• **Aim of the task**:
With no addition or omission, return the entries below.

** Opening Data shown block **

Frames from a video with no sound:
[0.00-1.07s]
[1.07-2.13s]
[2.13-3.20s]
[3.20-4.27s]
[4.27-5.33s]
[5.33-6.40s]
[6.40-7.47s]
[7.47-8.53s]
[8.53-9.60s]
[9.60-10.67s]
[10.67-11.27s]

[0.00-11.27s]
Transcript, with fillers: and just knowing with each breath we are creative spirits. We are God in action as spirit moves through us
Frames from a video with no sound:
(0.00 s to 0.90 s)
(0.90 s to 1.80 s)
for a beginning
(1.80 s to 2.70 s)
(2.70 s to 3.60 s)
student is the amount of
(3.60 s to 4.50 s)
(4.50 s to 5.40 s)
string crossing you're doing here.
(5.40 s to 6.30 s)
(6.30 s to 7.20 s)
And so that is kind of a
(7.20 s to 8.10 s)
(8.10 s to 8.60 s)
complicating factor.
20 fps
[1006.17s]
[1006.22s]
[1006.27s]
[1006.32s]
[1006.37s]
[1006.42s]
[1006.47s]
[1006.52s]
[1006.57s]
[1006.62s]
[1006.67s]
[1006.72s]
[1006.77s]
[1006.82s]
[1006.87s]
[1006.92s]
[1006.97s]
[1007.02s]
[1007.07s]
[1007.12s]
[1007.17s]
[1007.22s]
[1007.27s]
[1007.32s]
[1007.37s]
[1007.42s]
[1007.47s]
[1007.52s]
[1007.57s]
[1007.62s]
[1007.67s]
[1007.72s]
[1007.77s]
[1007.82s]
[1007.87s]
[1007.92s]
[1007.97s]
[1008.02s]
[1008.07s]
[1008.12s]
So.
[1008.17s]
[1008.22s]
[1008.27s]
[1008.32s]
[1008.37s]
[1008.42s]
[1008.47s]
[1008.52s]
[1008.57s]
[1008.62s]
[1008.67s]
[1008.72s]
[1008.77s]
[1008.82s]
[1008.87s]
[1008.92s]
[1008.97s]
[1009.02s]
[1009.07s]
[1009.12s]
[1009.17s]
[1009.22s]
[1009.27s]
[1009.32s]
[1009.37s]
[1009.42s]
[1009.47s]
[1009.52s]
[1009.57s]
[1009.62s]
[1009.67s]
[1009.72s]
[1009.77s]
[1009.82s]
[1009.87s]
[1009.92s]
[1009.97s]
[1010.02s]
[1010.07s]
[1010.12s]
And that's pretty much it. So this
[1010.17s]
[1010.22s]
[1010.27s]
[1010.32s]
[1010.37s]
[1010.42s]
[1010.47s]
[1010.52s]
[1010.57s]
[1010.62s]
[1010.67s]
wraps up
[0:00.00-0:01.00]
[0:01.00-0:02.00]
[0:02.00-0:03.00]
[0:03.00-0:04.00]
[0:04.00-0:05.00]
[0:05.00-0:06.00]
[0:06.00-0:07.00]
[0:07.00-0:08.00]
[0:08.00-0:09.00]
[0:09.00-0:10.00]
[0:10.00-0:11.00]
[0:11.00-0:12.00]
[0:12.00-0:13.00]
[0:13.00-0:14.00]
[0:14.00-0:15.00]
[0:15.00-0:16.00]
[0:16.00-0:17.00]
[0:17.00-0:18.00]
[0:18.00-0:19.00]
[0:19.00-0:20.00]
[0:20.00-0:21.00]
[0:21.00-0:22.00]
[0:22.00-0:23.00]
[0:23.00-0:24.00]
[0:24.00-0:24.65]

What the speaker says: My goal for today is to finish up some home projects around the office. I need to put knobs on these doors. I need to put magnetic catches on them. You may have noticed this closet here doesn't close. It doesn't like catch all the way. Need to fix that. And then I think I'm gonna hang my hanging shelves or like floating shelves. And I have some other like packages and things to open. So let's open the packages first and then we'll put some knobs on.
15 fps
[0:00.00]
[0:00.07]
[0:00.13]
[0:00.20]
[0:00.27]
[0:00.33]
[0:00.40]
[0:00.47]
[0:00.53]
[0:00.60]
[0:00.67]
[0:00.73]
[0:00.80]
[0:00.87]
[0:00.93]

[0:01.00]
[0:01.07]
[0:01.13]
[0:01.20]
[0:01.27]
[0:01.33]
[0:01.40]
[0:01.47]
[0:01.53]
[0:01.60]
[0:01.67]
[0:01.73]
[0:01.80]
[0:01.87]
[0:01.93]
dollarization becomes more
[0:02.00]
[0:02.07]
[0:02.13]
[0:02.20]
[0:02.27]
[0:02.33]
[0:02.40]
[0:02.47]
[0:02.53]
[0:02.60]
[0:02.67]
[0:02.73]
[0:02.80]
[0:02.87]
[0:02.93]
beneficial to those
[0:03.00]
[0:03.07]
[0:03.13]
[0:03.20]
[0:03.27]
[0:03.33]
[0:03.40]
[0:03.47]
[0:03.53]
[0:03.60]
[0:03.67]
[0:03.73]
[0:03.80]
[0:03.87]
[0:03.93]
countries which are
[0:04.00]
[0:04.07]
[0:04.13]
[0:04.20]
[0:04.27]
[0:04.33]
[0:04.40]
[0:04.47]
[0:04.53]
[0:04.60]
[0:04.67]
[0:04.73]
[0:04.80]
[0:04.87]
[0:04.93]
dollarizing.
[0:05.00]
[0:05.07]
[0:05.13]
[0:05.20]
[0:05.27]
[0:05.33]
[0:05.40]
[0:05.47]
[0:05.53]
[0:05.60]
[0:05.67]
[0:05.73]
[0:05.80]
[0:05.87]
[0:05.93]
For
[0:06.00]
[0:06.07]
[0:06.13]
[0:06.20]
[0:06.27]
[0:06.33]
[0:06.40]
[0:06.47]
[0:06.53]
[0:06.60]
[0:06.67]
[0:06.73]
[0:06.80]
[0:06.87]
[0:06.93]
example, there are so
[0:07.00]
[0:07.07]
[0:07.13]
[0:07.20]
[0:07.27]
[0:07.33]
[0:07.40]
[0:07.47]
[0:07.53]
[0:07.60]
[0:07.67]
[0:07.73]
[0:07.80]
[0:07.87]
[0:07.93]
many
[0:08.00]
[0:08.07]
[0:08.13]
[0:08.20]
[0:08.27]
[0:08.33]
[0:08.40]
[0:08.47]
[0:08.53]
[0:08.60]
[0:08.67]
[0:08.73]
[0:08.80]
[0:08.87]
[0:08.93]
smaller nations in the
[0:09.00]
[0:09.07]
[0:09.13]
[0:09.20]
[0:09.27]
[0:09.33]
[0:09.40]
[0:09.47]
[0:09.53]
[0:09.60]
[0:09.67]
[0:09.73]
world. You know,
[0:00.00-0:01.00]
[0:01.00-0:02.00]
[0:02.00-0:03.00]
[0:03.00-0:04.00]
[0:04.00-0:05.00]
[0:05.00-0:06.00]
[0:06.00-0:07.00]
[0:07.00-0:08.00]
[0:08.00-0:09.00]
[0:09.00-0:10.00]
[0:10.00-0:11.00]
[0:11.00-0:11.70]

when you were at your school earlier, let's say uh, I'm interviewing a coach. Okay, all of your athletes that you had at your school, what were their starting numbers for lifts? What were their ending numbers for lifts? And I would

** Closing Data shown block **

• **Exercise result**:
Frames from a video with no sound:
[0.00-1.07s]
[1.07-2.13s]
[2.13-3.20s]
[3.20-4.27s]
[4.27-5.33s]
[5.33-6.40s]
[6.40-7.47s]
[7.47-8.53s]
[8.53-9.60s]
[9.60-10.67s]
[10.67-11.27s]

[0.00-11.27s]
Transcript, with fillers: and just knowing with each breath we are creative spirits. We are God in action as spirit moves through us
Frames from a video with no sound:
(0.00 s to 0.90 s)
(0.90 s to 1.80 s)
for a beginning
(1.80 s to 2.70 s)
(2.70 s to 3.60 s)
student is the amount of
(3.60 s to 4.50 s)
(4.50 s to 5.40 s)
string crossing you're doing here.
(5.40 s to 6.30 s)
(6.30 s to 7.20 s)
And so that is kind of a
(7.20 s to 8.10 s)
(8.10 s to 8.60 s)
complicating factor.
20 fps
[1006.17s]
[1006.22s]
[1006.27s]
[1006.32s]
[1006.37s]
[1006.42s]
[1006.47s]
[1006.52s]
[1006.57s]
[1006.62s]
[1006.67s]
[1006.72s]
[1006.77s]
[1006.82s]
[1006.87s]
[1006.92s]
[1006.97s]
[1007.02s]
[1007.07s]
[1007.12s]
[1007.17s]
[1007.22s]
[1007.27s]
[1007.32s]
[1007.37s]
[1007.42s]
[1007.47s]
[1007.52s]
[1007.57s]
[1007.62s]
[1007.67s]
[1007.72s]
[1007.77s]
[1007.82s]
[1007.87s]
[1007.92s]
[1007.97s]
[1008.02s]
[1008.07s]
[1008.12s]
So.
[1008.17s]
[1008.22s]
[1008.27s]
[1008.32s]
[1008.37s]
[1008.42s]
[1008.47s]
[1008.52s]
[1008.57s]
[1008.62s]
[1008.67s]
[1008.72s]
[1008.77s]
[1008.82s]
[1008.87s]
[1008.92s]
[1008.97s]
[1009.02s]
[1009.07s]
[1009.12s]
[1009.17s]
[1009.22s]
[1009.27s]
[1009.32s]
[1009.37s]
[1009.42s]
[1009.47s]
[1009.52s]
[1009.57s]
[1009.62s]
[1009.67s]
[1009.72s]
[1009.77s]
[1009.82s]
[1009.87s]
[1009.92s]
[1009.97s]
[1010.02s]
[1010.07s]
[1010.12s]
And that's pretty much it. So this
[1010.17s]
[1010.22s]
[1010.27s]
[1010.32s]
[1010.37s]
[1010.42s]
[1010.47s]
[1010.52s]
[1010.57s]
[1010.62s]
[1010.67s]
wraps up
[0:00.00-0:01.00]
[0:01.00-0:02.00]
[0:02.00-0:03.00]
[0:03.00-0:04.00]
[0:04.00-0:05.00]
[0:05.00-0:06.00]
[0:06.00-0:07.00]
[0:07.00-0:08.00]
[0:08.00-0:09.00]
[0:09.00-0:10.00]
[0:10.00-0:11.00]
[0:11.00-0:12.00]
[0:12.00-0:13.00]
[0:13.00-0:14.00]
[0:14.00-0:15.00]
[0:15.00-0:16.00]
[0:16.00-0:17.00]
[0:17.00-0:18.00]
[0:18.00-0:19.00]
[0:19.00-0:20.00]
[0:20.00-0:21.00]
[0:21.00-0:22.00]
[0:22.00-0:23.00]
[0:23.00-0:24.00]
[0:24.00-0:24.65]

What the speaker says: My goal for today is to finish up some home projects around the office. I need to put knobs on these doors. I need to put magnetic catches on them. You may have noticed this closet here doesn't close. It doesn't like catch all the way. Need to fix that. And then I think I'm gonna hang my hanging shelves or like floating shelves. And I have some other like packages and things to open. So let's open the packages first and then we'll put some knobs on.
15 fps
[0:00.00]
[0:00.07]
[0:00.13]
[0:00.20]
[0:00.27]
[0:00.33]
[0:00.40]
[0:00.47]
[0:00.53]
[0:00.60]
[0:00.67]
[0:00.73]
[0:00.80]
[0:00.87]
[0:00.93]

[0:01.00]
[0:01.07]
[0:01.13]
[0:01.20]
[0:01.27]
[0:01.33]
[0:01.40]
[0:01.47]
[0:01.53]
[0:01.60]
[0:01.67]
[0:01.73]
[0:01.80]
[0:01.87]
[0:01.93]
dollarization becomes more
[0:02.00]
[0:02.07]
[0:02.13]
[0:02.20]
[0:02.27]
[0:02.33]
[0:02.40]
[0:02.47]
[0:02.53]
[0:02.60]
[0:02.67]
[0:02.73]
[0:02.80]
[0:02.87]
[0:02.93]
beneficial to those
[0:03.00]
[0:03.07]
[0:03.13]
[0:03.20]
[0:03.27]
[0:03.33]
[0:03.40]
[0:03.47]
[0:03.53]
[0:03.60]
[0:03.67]
[0:03.73]
[0:03.80]
[0:03.87]
[0:03.93]
countries which are
[0:04.00]
[0:04.07]
[0:04.13]
[0:04.20]
[0:04.27]
[0:04.33]
[0:04.40]
[0:04.47]
[0:04.53]
[0:04.60]
[0:04.67]
[0:04.73]
[0:04.80]
[0:04.87]
[0:04.93]
dollarizing.
[0:05.00]
[0:05.07]
[0:05.13]
[0:05.20]
[0:05.27]
[0:05.33]
[0:05.40]
[0:05.47]
[0:05.53]
[0:05.60]
[0:05.67]
[0:05.73]
[0:05.80]
[0:05.87]
[0:05.93]
For
[0:06.00]
[0:06.07]
[0:06.13]
[0:06.20]
[0:06.27]
[0:06.33]
[0:06.40]
[0:06.47]
[0:06.53]
[0:06.60]
[0:06.67]
[0:06.73]
[0:06.80]
[0:06.87]
[0:06.93]
example, there are so
[0:07.00]
[0:07.07]
[0:07.13]
[0:07.20]
[0:07.27]
[0:07.33]
[0:07.40]
[0:07.47]
[0:07.53]
[0:07.60]
[0:07.67]
[0:07.73]
[0:07.80]
[0:07.87]
[0:07.93]
many
[0:08.00]
[0:08.07]
[0:08.13]
[0:08.20]
[0:08.27]
[0:08.33]
[0:08.40]
[0:08.47]
[0:08.53]
[0:08.60]
[0:08.67]
[0:08.73]
[0:08.80]
[0:08.87]
[0:08.93]
smaller nations in the
[0:09.00]
[0:09.07]
[0:09.13]
[0:09.20]
[0:09.27]
[0:09.33]
[0:09.40]
[0:09.47]
[0:09.53]
[0:09.60]
[0:09.67]
[0:09.73]
world. You know,
[0:00.00-0:01.00]
[0:01.00-0:02.00]
[0:02.00-0:03.00]
[0:03.00-0:04.00]
[0:04.00-0:05.00]
[0:05.00-0:06.00]
[0:06.00-0:07.00]
[0:07.00-0:08.00]
[0:08.00-0:09.00]
[0:09.00-0:10.00]
[0:10.00-0:11.00]
[0:11.00-0:11.70]

when you were at your school earlier, let's say uh, I'm interviewing a coach. Okay, all of your athletes that you had at your school, what were their starting numbers for lifts? What were their ending numbers for lifts? And I would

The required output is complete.